While the prohibition of certain import items from officially assessing FX is also being touted as an import substitution strategy although it has been forced by the current economic climate, it has been argued by PwC Nigeria that “probably the greatest constraint in the implementation of the import substitution strategy is the difficulty in the business environment in terms of trade and logistics infrastructure. From the point of registering a business to electricity, road and rail infrastructure, warehousing and a simplified tax system, it just has to be easy to do business in Nigeria for import substitution to work successfully.”
Furthermore, it was noted that “despite a diversified services sector from a GDP perspective, services exports remain a small share of non-oil GDP at 0.41%. Net service exports in Nigeria has historically been negative as services remain restricted to the traditional services with relatively low value added and limited export potential”.
As noted by Price Waterhouse Coopers, there are probably three essential reasons why Nigeria needs to genuinely pursue diversification. “First, to insulate the economy from the risk of being vulnerable to a single commodity as the different oil price crashes have shown. Second, to create jobs that can raise the standard of living of an average Nigerian: oil and gas jobs account for less than 1 per cent of total employment and the young population can no longer be absorbed by the public sector. Third, to prepare for life beyond the oil resource.”

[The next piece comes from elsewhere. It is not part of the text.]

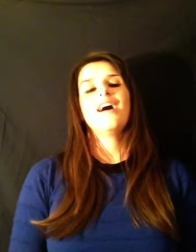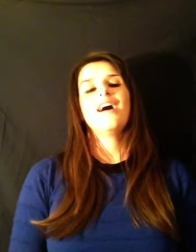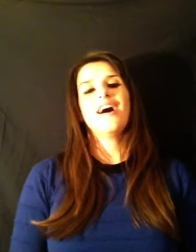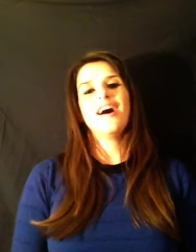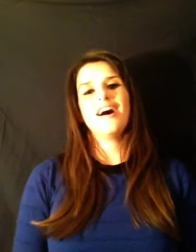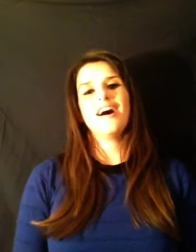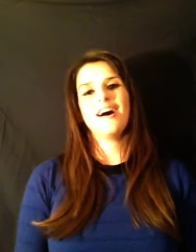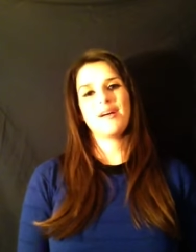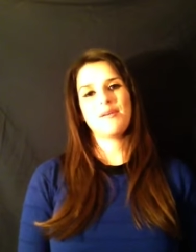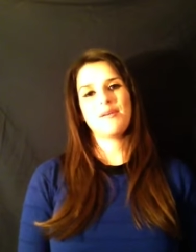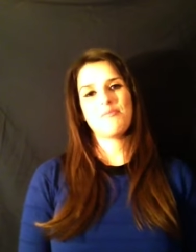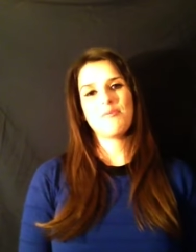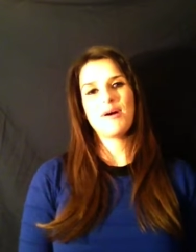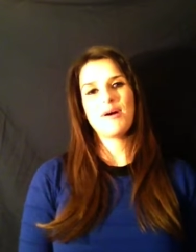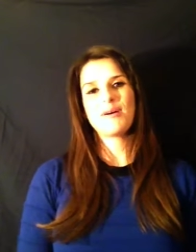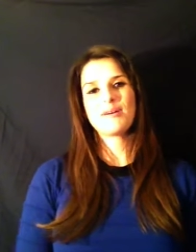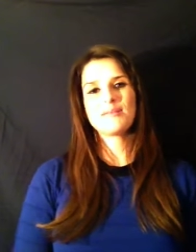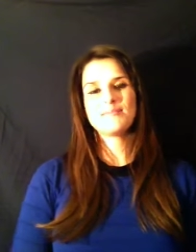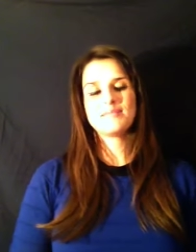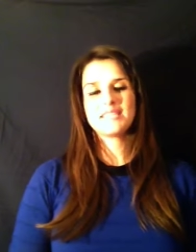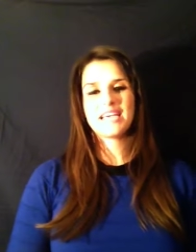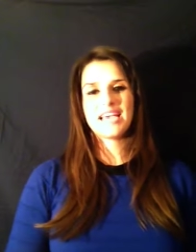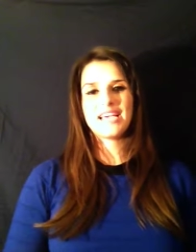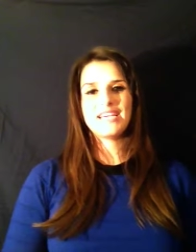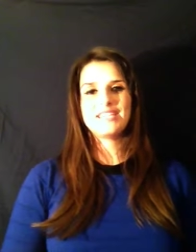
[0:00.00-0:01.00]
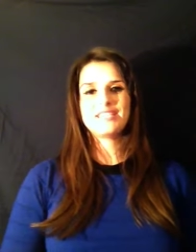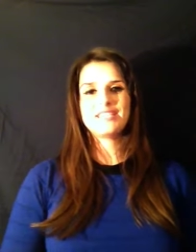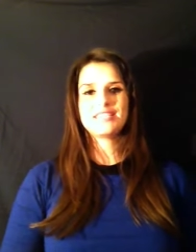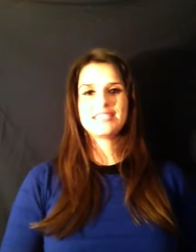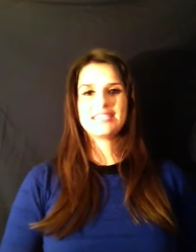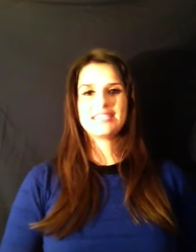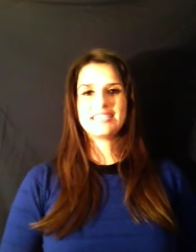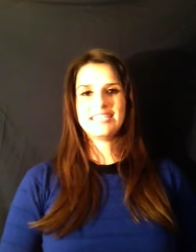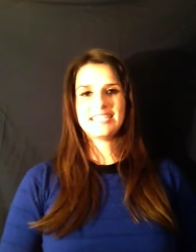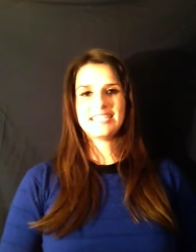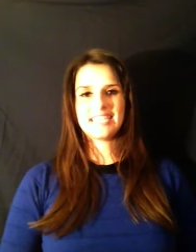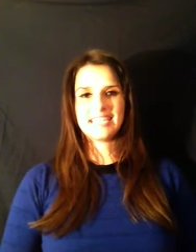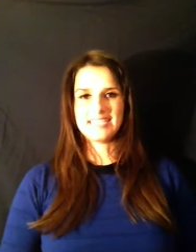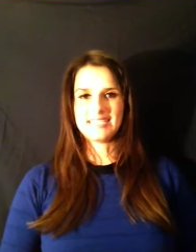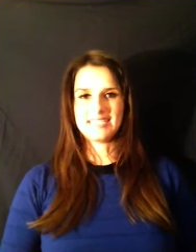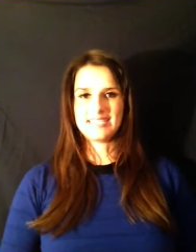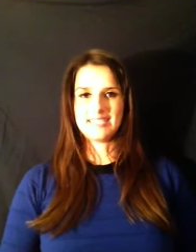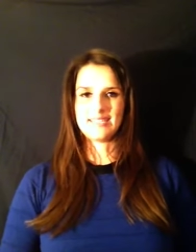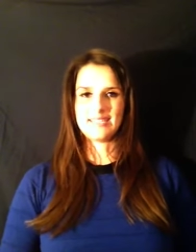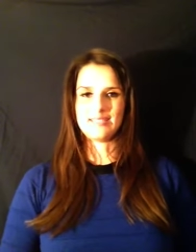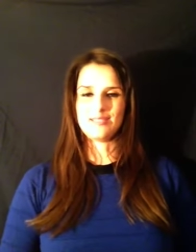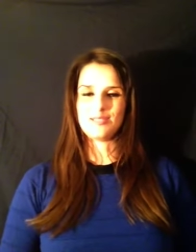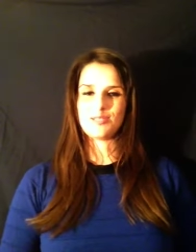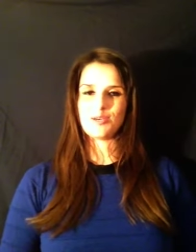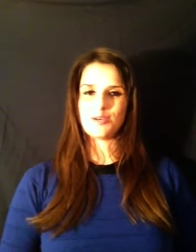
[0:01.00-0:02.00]
Hi, welcome to
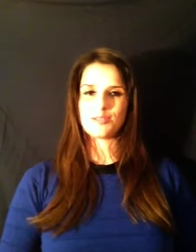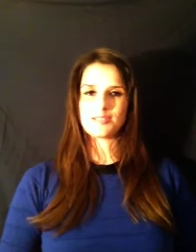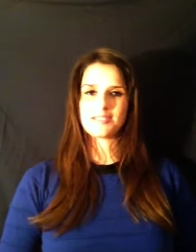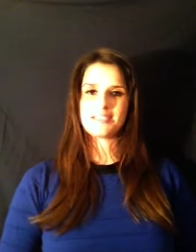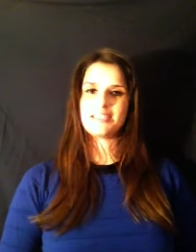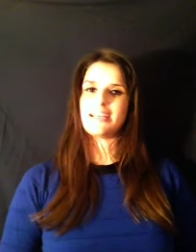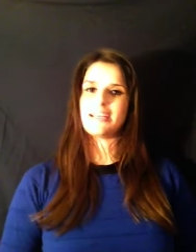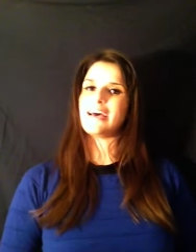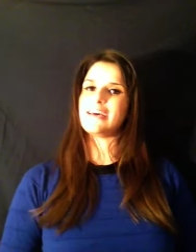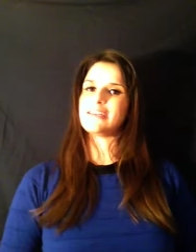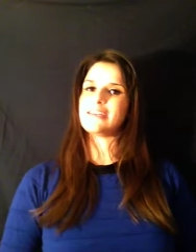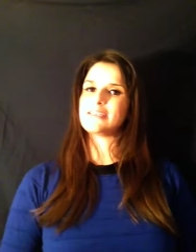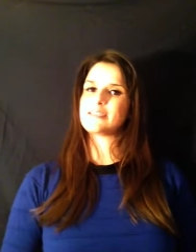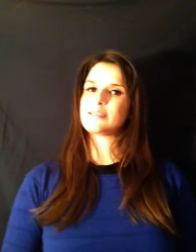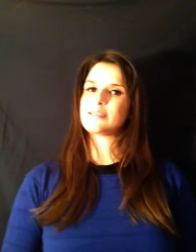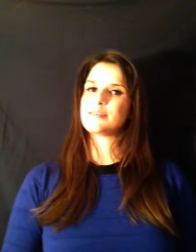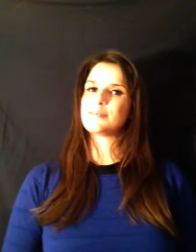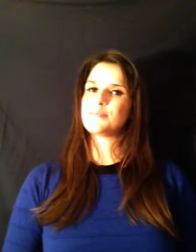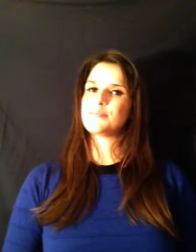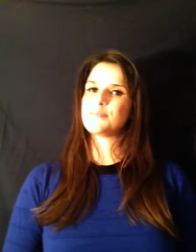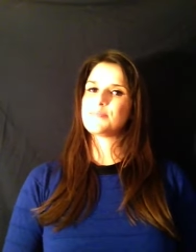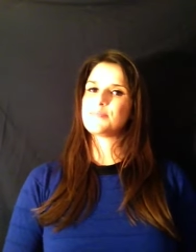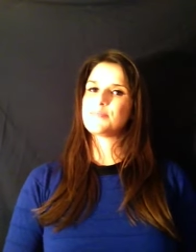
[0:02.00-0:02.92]
agencydating.net.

Nigeria’s intrinsic economic potential lies beyond oil. Nigeria has a large abundance of metals and minerals. It has a bubbling retail sector and a young middle class that is starting to embrace e-commerce. It has a big domestic market for manufactured consumer goods. Sadly, over the years, diversification has been the subject of numerous plans and initiatives by the government, although the statistics are broadly unchanged at least from the revenue and export perspectives.